== REQUIRED WORK ==
Drop every image, then reproduce the data exactly as given.

::: INPUT FOR THIS TASK

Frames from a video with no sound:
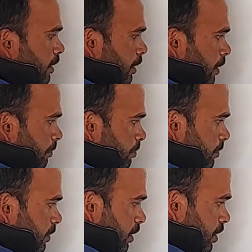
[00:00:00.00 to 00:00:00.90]

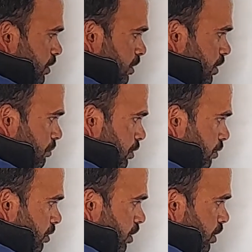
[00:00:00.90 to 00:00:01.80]
if the distance
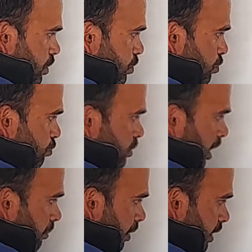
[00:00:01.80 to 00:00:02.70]
between these two
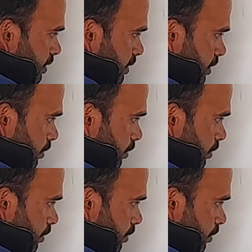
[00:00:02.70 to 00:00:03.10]
segments,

::::::

== SOLUTION ==
Frames from a video with no sound:
[00:00:00.00 to 00:00:00.90]

[00:00:00.90 to 00:00:01.80]
if the distance
[00:00:01.80 to 00:00:02.70]
between these two
[00:00:02.70 to 00:00:03.10]
segments,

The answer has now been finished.